0

This area is still very new to me, so forgive me if I am asking dumb questions. I'm utilizing MCTS to run a model-based reinforcement learning task. Basically I have an agent foraging in a discrete environment, where the agent can see out some number of spaces around it (I'm assuming perfect knowledge of its observation space for simplicity, so the observation is the same as the state). The agent has an internal transition model of the world represented by an MLP (I'm using tf.keras). Basically, for each step in the tree, I use the model to predict the next state given the action, and I let the agent calculate how much reward it would receive based on the predicted change in state.
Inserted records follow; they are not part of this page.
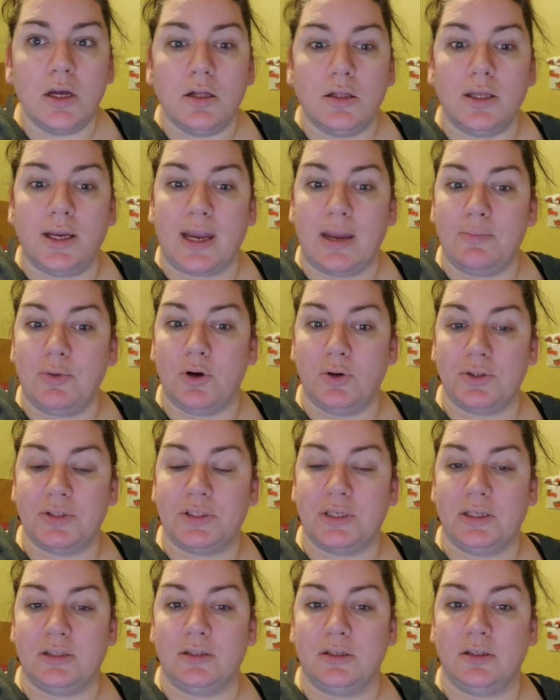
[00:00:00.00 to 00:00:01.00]
Like, I
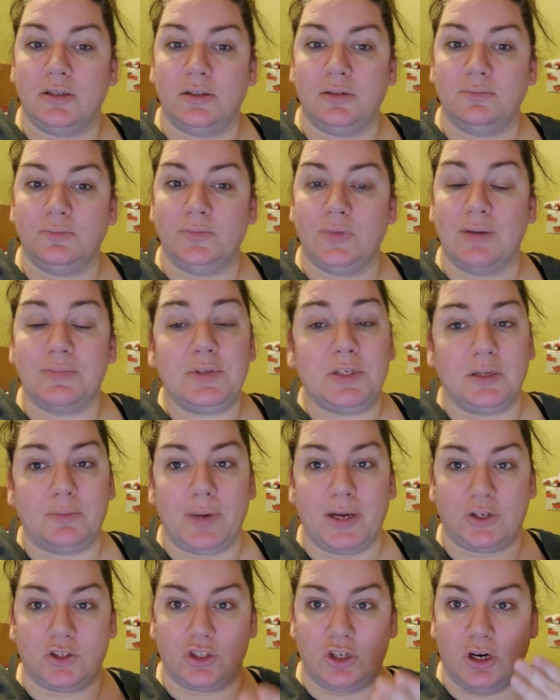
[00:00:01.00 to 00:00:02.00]
posted the lipstick
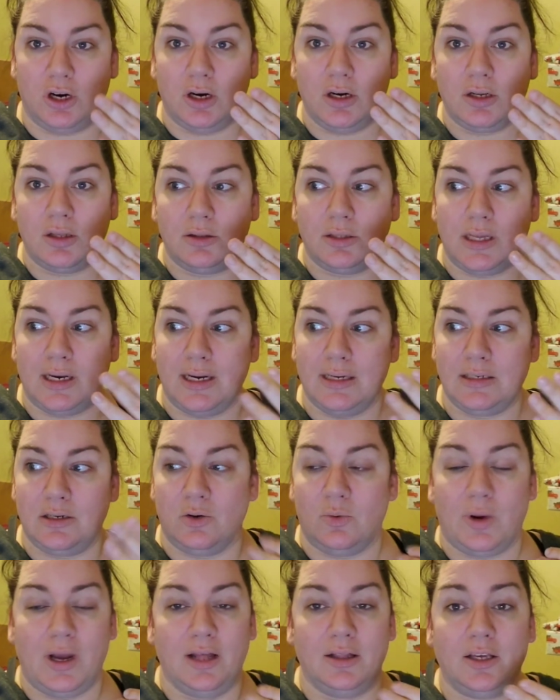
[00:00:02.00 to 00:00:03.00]
picture that I did
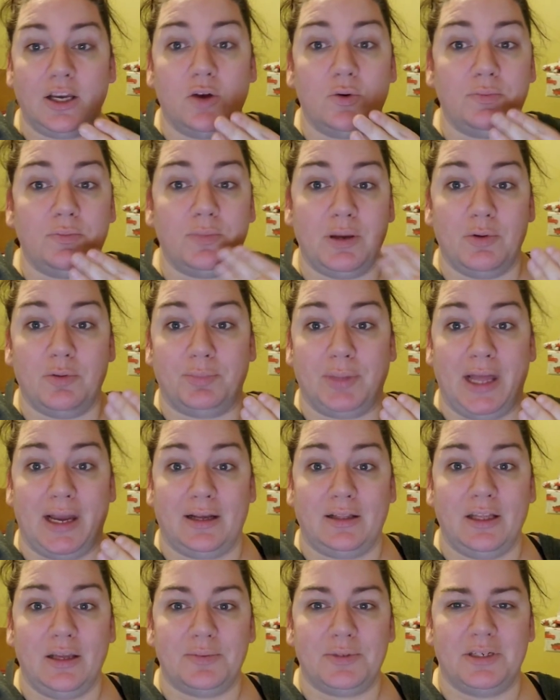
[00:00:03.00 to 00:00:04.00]
a while ago with me with
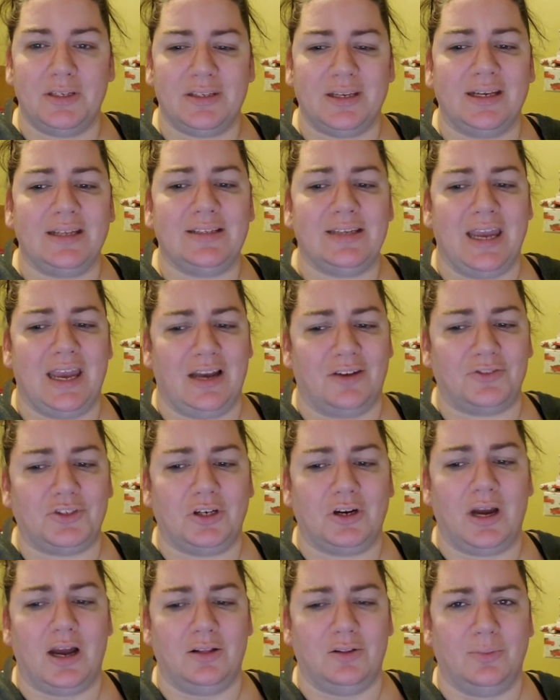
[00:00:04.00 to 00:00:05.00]
black lips. And he's like, it's
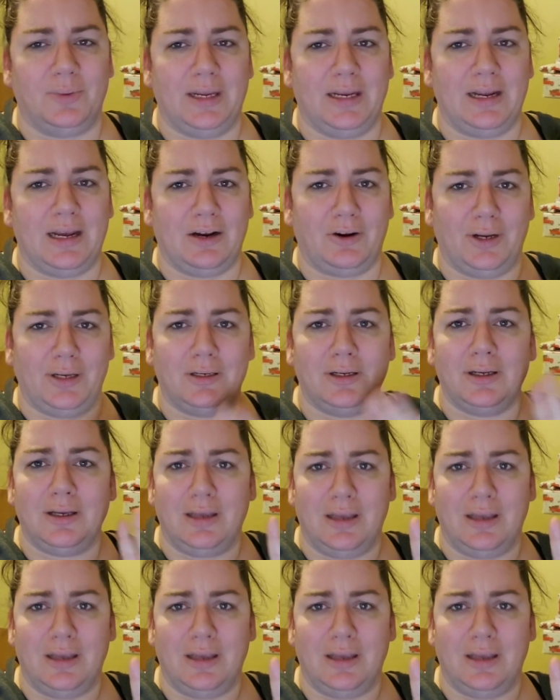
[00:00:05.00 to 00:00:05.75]
after Halloween, Erin.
From there it's the familiar MCTS algorithm, with selection, expansion, rollout, and backprop.

Essentially, the problem is that this all runs prohibitively slowly. From profiling my code, I notice that a lot of time is spent doing the rollout, likely I imagine because the NN needs to be consulted many times and takes some nontrivial amount of time for each prediction. Of course, I can probably stand to clean up my code to make it run faster (e.g. better vectorization), but I was wondering:

  1. Are there ways to speed up/work around the traditional random walk done for rollout in MCTS?
  2. Are there generally other ways to speed up MCTS? Does it just not mix well with using an NN in terms of runtime?

Thanks!

DECK
  • 1
  • 1
  • Welcome to SO. Please consider posting your code, the expected and the actual output and the sample data. It's difficult to determine the efficacy of the code without the actual code. – ewokx Oct 12 '20 at 06:35
  • I mean it's more of a general question. I think it would be difficult to post the code without posting a mountain of it that no one would want to wade through. – DECK Oct 13 '20 at 19:40
  • I find the same. It is something common to MCTS. There are two ways to speed up the process, irrespective of model. 1. You can cut off the MCTS prediction after an amount of steps. For example, that is done for chess engines. 2. Parallelization of predictions - statistics from different 'trees' can be combined afterwards – Fokke Jul 07 '21 at 07:50

1 Answers1

0

I am working on a similar problem and so far the following have helped me:

  1. Make sure you are running tensorflow on you GPU (You will have to install CUDA)
  2. Estimate how many steps into the future your agent needs to calculate to still get good results
  3. (The one I am currently working on) parallelize
Timangar
  • 32
  • 6